>>>>

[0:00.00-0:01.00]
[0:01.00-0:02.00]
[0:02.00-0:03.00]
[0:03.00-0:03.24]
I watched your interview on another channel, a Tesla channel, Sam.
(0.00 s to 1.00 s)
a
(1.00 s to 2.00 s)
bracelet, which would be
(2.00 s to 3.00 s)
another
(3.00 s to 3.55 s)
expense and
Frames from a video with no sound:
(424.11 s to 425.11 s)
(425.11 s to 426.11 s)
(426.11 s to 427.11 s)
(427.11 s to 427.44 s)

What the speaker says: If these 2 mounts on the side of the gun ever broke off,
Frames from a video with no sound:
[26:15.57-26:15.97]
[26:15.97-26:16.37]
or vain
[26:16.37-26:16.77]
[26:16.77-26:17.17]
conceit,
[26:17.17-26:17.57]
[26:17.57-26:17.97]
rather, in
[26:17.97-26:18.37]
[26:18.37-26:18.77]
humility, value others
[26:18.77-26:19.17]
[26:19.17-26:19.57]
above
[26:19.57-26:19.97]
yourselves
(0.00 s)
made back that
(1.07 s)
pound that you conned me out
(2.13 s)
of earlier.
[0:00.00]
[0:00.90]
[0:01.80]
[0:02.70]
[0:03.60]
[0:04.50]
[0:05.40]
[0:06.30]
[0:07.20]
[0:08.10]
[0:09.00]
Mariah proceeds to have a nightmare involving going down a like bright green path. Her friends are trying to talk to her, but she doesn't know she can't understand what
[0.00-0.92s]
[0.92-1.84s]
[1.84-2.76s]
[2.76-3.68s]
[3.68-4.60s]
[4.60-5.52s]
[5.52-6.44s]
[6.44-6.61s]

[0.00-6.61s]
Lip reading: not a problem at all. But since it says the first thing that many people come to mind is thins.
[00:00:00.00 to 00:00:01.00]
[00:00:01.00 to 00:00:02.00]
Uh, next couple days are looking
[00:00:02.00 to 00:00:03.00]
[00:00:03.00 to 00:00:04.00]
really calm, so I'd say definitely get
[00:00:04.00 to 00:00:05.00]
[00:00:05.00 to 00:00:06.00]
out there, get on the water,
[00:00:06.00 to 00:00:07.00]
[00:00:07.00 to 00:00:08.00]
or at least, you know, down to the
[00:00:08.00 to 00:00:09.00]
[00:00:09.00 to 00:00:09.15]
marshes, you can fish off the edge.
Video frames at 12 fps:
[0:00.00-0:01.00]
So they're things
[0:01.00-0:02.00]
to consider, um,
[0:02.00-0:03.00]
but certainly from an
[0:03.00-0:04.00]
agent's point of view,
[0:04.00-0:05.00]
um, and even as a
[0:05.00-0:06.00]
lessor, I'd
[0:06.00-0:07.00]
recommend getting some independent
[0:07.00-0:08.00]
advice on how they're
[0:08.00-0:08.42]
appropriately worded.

<<<<

- _About this task_
Restate the tail of the listing word for word, beginning at the line containing "[00:00:04.00 to 00:00:05.00]".

- _Written solution_
[00:00:04.00 to 00:00:05.00]
[00:00:05.00 to 00:00:06.00]
out there, get on the water,
[00:00:06.00 to 00:00:07.00]
[00:00:07.00 to 00:00:08.00]
or at least, you know, down to the
[00:00:08.00 to 00:00:09.00]
[00:00:09.00 to 00:00:09.15]
marshes, you can fish off the edge.
Video frames at 12 fps:
[0:00.00-0:01.00]
So they're things
[0:01.00-0:02.00]
to consider, um,
[0:02.00-0:03.00]
but certainly from an
[0:03.00-0:04.00]
agent's point of view,
[0:04.00-0:05.00]
um, and even as a
[0:05.00-0:06.00]
lessor, I'd
[0:06.00-0:07.00]
recommend getting some independent
[0:07.00-0:08.00]
advice on how they're
[0:08.00-0:08.42]
appropriately worded.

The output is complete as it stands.